In the entries below, repeat only the lines between those holding "[0:00.00-0:01.00]" and "[0:10.00-0:10.95]", inclusive. Leave pictures out.

Saved data entries:
________________

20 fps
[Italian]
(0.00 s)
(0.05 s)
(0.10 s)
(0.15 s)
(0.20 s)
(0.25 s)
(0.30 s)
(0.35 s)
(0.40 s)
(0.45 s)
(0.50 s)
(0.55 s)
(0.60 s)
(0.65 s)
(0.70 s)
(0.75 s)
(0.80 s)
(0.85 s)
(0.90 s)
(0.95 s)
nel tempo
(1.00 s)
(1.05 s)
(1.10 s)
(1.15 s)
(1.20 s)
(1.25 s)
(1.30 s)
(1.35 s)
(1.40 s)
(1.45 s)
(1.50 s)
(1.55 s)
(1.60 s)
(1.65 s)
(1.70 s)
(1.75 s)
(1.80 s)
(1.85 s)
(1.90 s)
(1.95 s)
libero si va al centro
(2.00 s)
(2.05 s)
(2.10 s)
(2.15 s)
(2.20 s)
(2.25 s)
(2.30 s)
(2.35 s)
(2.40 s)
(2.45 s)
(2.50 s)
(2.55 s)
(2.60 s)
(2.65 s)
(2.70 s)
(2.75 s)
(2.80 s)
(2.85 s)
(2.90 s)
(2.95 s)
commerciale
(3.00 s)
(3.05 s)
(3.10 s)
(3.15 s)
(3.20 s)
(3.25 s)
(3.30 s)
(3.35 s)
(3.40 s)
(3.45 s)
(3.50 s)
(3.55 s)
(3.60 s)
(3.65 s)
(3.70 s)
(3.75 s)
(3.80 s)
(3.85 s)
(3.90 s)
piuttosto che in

________________

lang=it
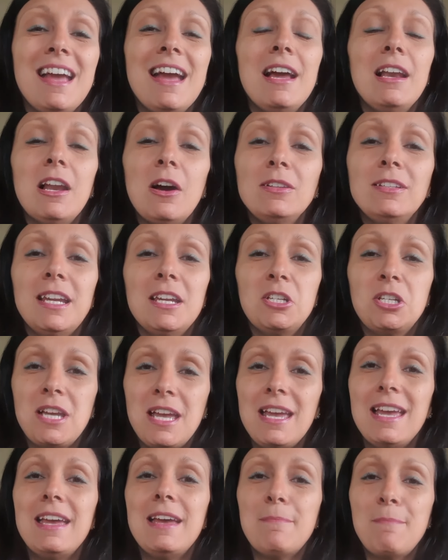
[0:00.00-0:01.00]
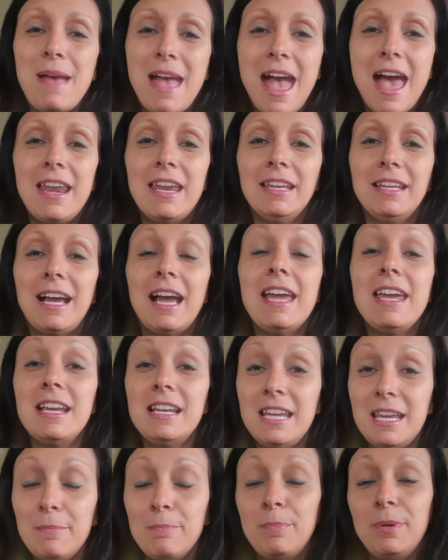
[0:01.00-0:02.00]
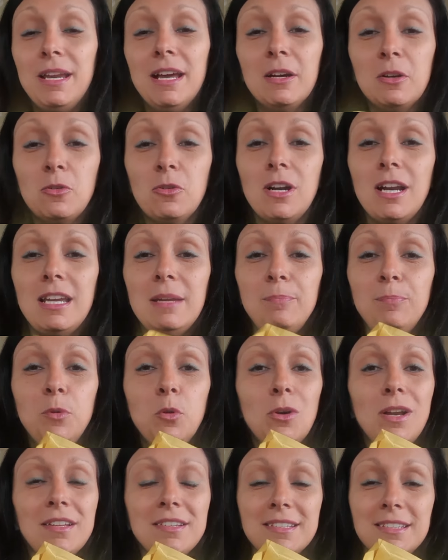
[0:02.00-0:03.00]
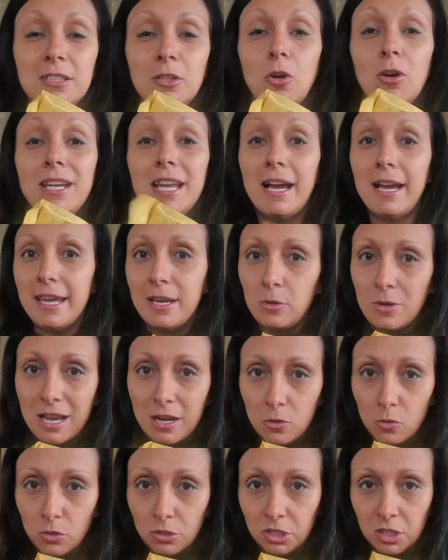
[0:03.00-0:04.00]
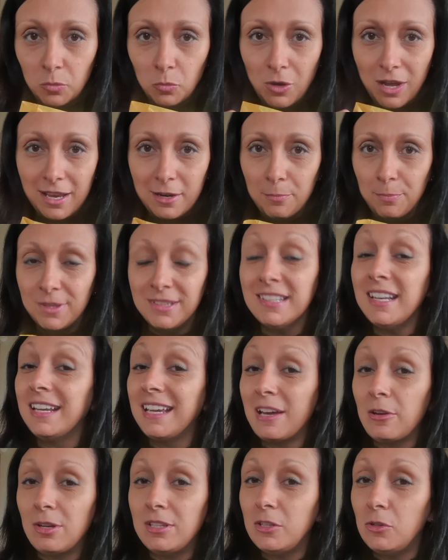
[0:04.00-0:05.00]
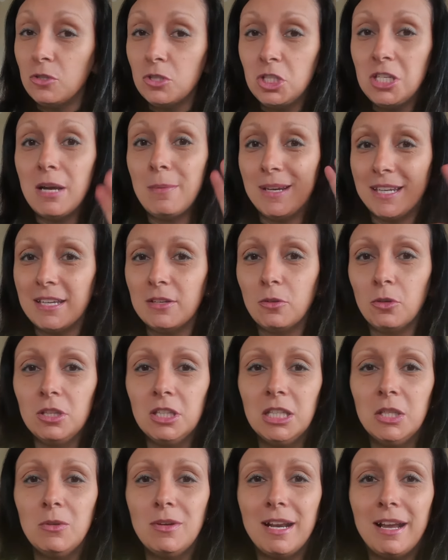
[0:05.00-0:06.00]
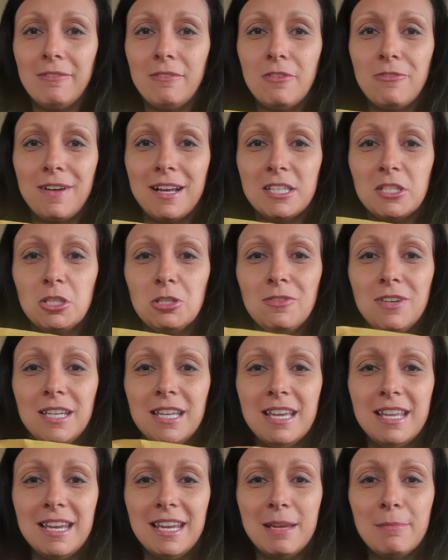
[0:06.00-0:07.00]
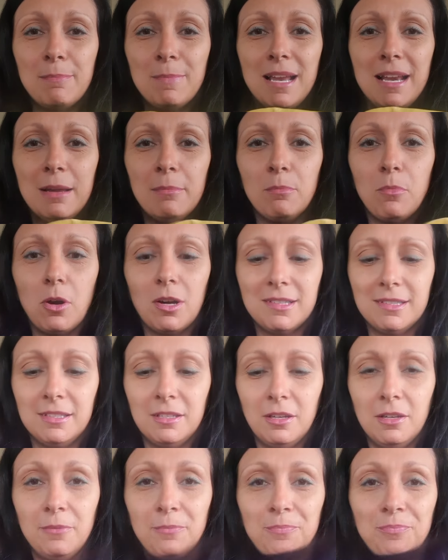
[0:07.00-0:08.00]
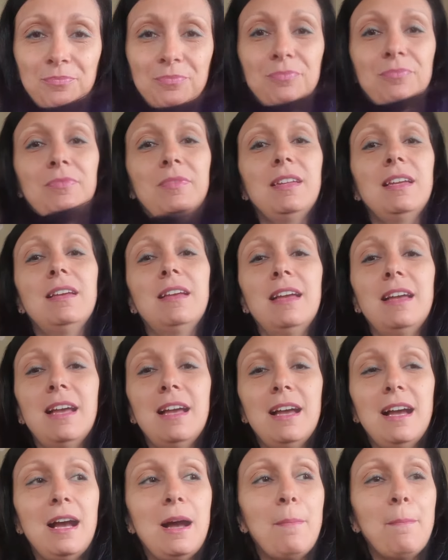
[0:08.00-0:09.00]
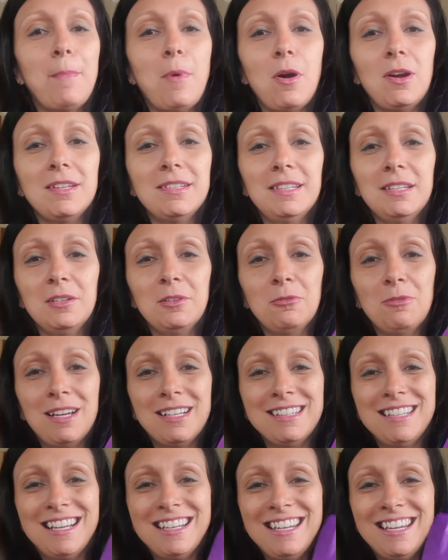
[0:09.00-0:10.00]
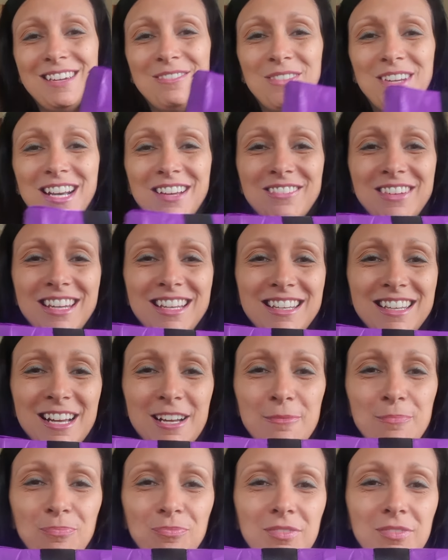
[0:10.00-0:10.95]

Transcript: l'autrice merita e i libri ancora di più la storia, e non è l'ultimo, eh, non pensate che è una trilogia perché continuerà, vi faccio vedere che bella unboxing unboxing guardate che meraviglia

________________

◆ Your solution ◆
[0:00.00-0:01.00]
[0:01.00-0:02.00]
[0:02.00-0:03.00]
[0:03.00-0:04.00]
[0:04.00-0:05.00]
[0:05.00-0:06.00]
[0:06.00-0:07.00]
[0:07.00-0:08.00]
[0:08.00-0:09.00]
[0:09.00-0:10.00]
[0:10.00-0:10.95]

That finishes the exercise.